* Your instructions *
This exercise asks for an exact copy of every entry below, with pictures omitted.

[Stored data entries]
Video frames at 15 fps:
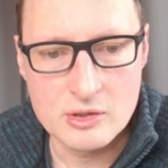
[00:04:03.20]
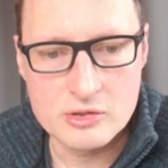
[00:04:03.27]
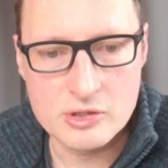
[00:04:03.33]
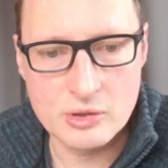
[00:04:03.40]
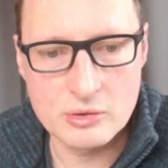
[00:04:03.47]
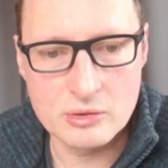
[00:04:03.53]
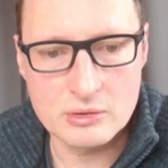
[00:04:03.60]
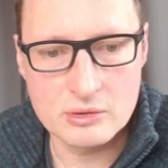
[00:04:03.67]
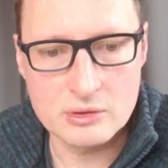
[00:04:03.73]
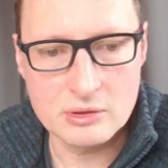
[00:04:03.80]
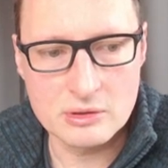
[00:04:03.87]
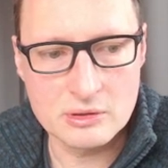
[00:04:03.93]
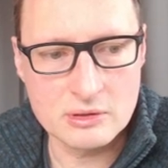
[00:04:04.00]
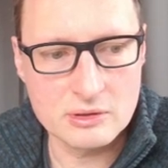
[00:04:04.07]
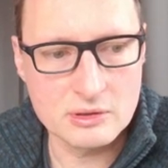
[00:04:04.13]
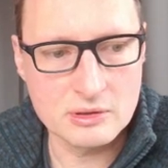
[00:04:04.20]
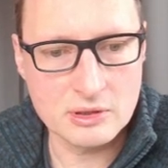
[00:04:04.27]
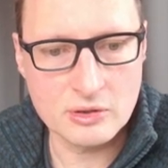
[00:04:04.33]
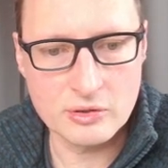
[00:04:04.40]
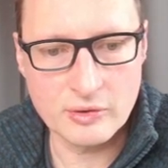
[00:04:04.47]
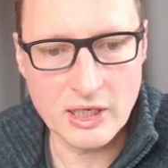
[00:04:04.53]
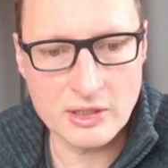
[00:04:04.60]
So the
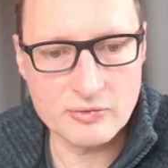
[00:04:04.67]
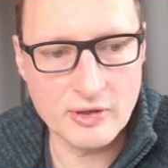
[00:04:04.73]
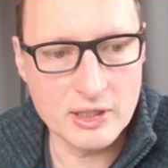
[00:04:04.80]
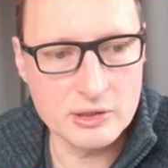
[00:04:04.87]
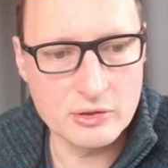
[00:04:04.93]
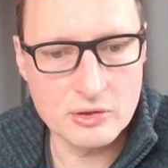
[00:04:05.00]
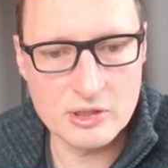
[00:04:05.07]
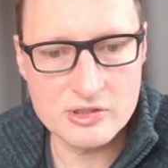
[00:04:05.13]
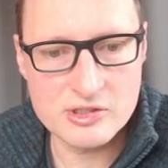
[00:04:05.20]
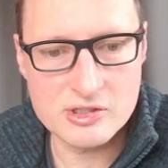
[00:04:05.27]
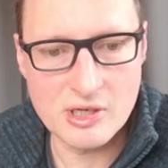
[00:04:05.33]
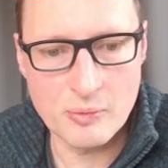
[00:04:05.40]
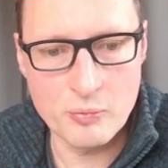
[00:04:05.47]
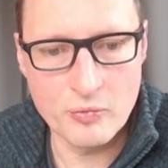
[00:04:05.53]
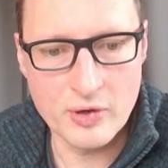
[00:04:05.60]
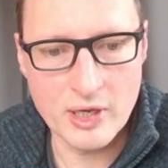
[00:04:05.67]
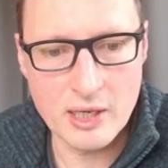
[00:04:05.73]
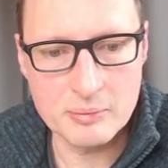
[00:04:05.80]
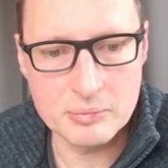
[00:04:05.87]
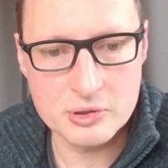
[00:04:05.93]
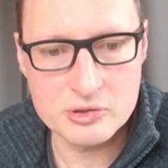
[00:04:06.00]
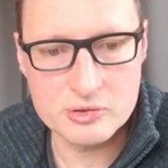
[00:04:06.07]
correct value is somewhere,
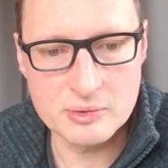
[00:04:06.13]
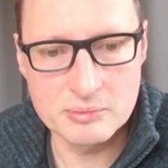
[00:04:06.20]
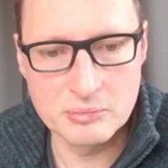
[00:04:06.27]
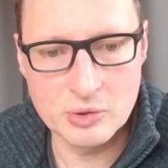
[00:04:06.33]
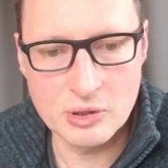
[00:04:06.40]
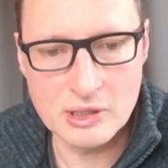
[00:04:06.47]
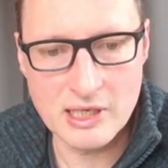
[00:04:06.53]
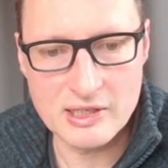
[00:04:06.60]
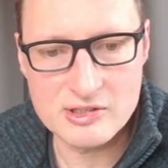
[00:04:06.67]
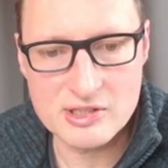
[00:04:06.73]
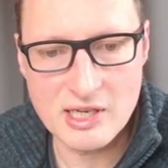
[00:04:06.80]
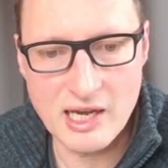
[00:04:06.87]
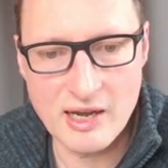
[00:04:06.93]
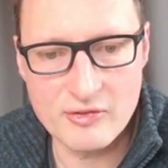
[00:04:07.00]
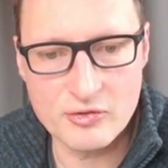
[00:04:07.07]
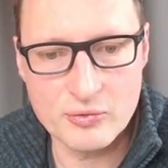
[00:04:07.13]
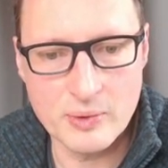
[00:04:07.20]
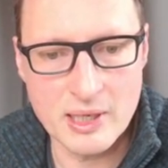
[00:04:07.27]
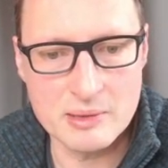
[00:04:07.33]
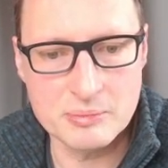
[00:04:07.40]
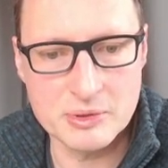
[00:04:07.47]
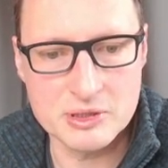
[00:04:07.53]
possibly more or less
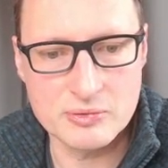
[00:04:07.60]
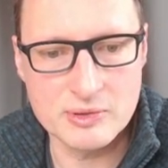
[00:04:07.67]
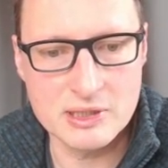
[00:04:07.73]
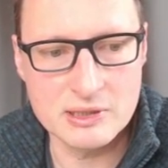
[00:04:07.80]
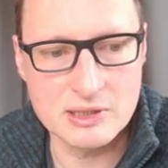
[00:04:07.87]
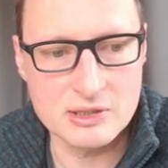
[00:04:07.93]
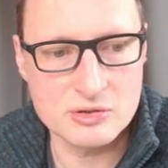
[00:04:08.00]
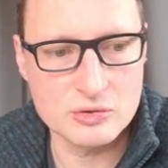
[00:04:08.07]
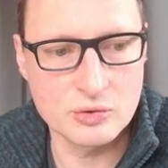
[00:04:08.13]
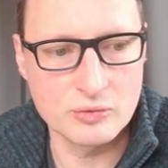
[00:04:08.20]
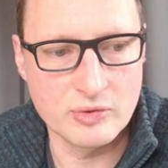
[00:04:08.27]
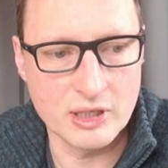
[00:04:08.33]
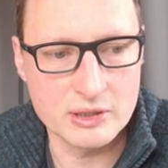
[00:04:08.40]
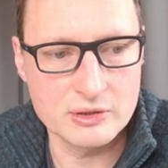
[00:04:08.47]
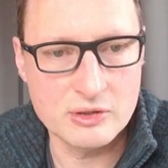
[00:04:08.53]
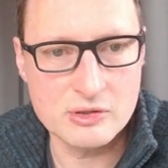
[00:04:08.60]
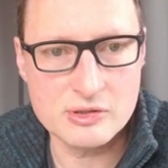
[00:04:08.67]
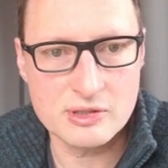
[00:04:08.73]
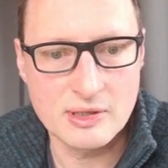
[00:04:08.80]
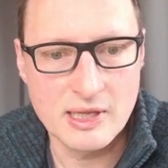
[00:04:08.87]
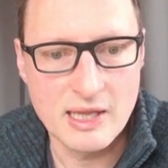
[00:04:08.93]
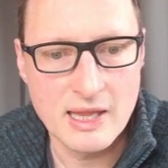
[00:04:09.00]
halfway between these two values.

* Written response *
Video frames at 15 fps:
[00:04:03.20]
[00:04:03.27]
[00:04:03.33]
[00:04:03.40]
[00:04:03.47]
[00:04:03.53]
[00:04:03.60]
[00:04:03.67]
[00:04:03.73]
[00:04:03.80]
[00:04:03.87]
[00:04:03.93]
[00:04:04.00]
[00:04:04.07]
[00:04:04.13]
[00:04:04.20]
[00:04:04.27]
[00:04:04.33]
[00:04:04.40]
[00:04:04.47]
[00:04:04.53]
[00:04:04.60]
So the
[00:04:04.67]
[00:04:04.73]
[00:04:04.80]
[00:04:04.87]
[00:04:04.93]
[00:04:05.00]
[00:04:05.07]
[00:04:05.13]
[00:04:05.20]
[00:04:05.27]
[00:04:05.33]
[00:04:05.40]
[00:04:05.47]
[00:04:05.53]
[00:04:05.60]
[00:04:05.67]
[00:04:05.73]
[00:04:05.80]
[00:04:05.87]
[00:04:05.93]
[00:04:06.00]
[00:04:06.07]
correct value is somewhere,
[00:04:06.13]
[00:04:06.20]
[00:04:06.27]
[00:04:06.33]
[00:04:06.40]
[00:04:06.47]
[00:04:06.53]
[00:04:06.60]
[00:04:06.67]
[00:04:06.73]
[00:04:06.80]
[00:04:06.87]
[00:04:06.93]
[00:04:07.00]
[00:04:07.07]
[00:04:07.13]
[00:04:07.20]
[00:04:07.27]
[00:04:07.33]
[00:04:07.40]
[00:04:07.47]
[00:04:07.53]
possibly more or less
[00:04:07.60]
[00:04:07.67]
[00:04:07.73]
[00:04:07.80]
[00:04:07.87]
[00:04:07.93]
[00:04:08.00]
[00:04:08.07]
[00:04:08.13]
[00:04:08.20]
[00:04:08.27]
[00:04:08.33]
[00:04:08.40]
[00:04:08.47]
[00:04:08.53]
[00:04:08.60]
[00:04:08.67]
[00:04:08.73]
[00:04:08.80]
[00:04:08.87]
[00:04:08.93]
[00:04:09.00]
halfway between these two values.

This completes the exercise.